El señor presidente llamado Enrisco

En la lógica de pesadilla que es la política de la Isla irrumpe el candidato Enrisco, listo para llegar al poder en el 2018 e instaurar así “el socialismo del siglo XXII”. El guionista y director de esta puesta en escena llamada Enrisco para presidente (Sudaquia Editores), que tiene mucho de fina ironía, pero también belleza intelectual, es el escritor Enrique Del Risco (La Habana, 1967).

“Si quieren saber en qué consistirá el socialismo del siglo XXII les diré en palabras sencillas –aunque en realidad consiste en un plan más elaborado recogido en mi Proyecto Trespatines– que su objetivo es convertirme en presidente vitalicio y, al mismo tiempo, en el principal propietario del país, mientras acabo con lo que queda de él. [...] Prometo que todos terminarán haciendo cola por cualquier cosa y que el papel sanitario seguirá siendo un artículo de lujo, pero por el camino nos divertiremos muchísimo enfrentando al imperialismo norteamericano y a sus aliados locales”, escribe en el prólogo el candidato a la presidencia de Cuba.

El delirio organizado que es la doctrina de Enrisco entabla un diálogo con lo más amargo del presente de la Isla. El libro es otra vuelta de tuerca, lúcida y negra, de las novelas de dictador. Tal vez con algo de este humor y muchísima menos ingenuidad política, Miguel Angel Asturias y Gabriel García Márquez le hubieran inyectado, respectivamente, ciertas cualidades del espíritu de este trabajo a El señor presidente y El coronel no tiene quien le escriba. Quién sabe, hubiera sido divertido leer el resultado de la aventura.

El libro agrupa muchos de los textos que bajo el seudónimo de Enrisco, el autor cubano ha publicado a lo largo de los años en diferentes medios. Algunos, desde el título, son bien explícitos como para que no queden dudas: La soledad a los cien años, Coca y moralismo, No llores por mí, Venezuela, Miami, ciudad mártir, Raulismo y machadato (Ventura).

Enrisco pone siempre el dedo en la llaga, que es otra forma de resistir al régimen.
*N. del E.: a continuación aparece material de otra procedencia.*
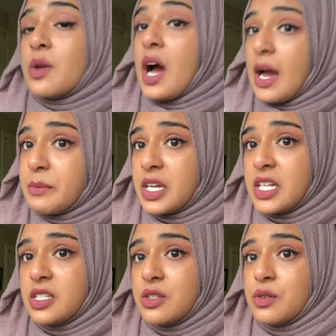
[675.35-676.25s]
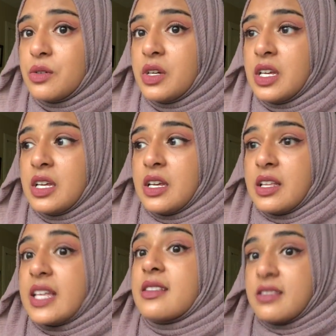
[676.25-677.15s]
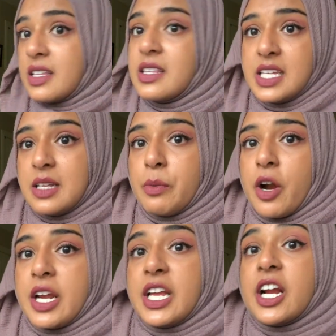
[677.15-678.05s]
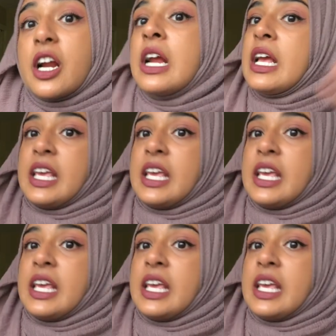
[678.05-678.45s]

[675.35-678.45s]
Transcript: so I'm gonna do like the lead part here.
Por lo tanto, no hace falta nombrar a Fidel Castro. “Se supone que, dado su prestigio histórico y su delicada condición médica, el Comandante ocupará permanentemente un lugar muy delicado en la estructura de poder: los servicios sanitarios del Palacio de la Revolución. Eso no disminuirá su capacidad de comunicarse con el pueblo, ya que los baños por lo general tienen muy buena acústica”.

Algunos dirán que Enrisco va al extremo con su doctrina: nada más lejano a la verdad. Lo grosero y delirante, aquello de lo que se nutre diariamente la realidad cubana, como siempre, supera a la ficción.

Enrique Del Risco se licenció en Historia en la Universidad de La Habana y se doctoró en Literatura Latinoamericana en la Universidad de Nueva York. Es autor de una decena de libros, entre los que se destacan Lágrimas de cocodrilo y ¿Qué pensarán de nosotros en Japón?, V Premio Iberoamericano Cortes de Cádiz. Ha sido traducido al inglés, alemán y polaco. Luego de pedir asilo político en España, llegó a este país en 1997. En la actualidad reside en West New York, New Jersey.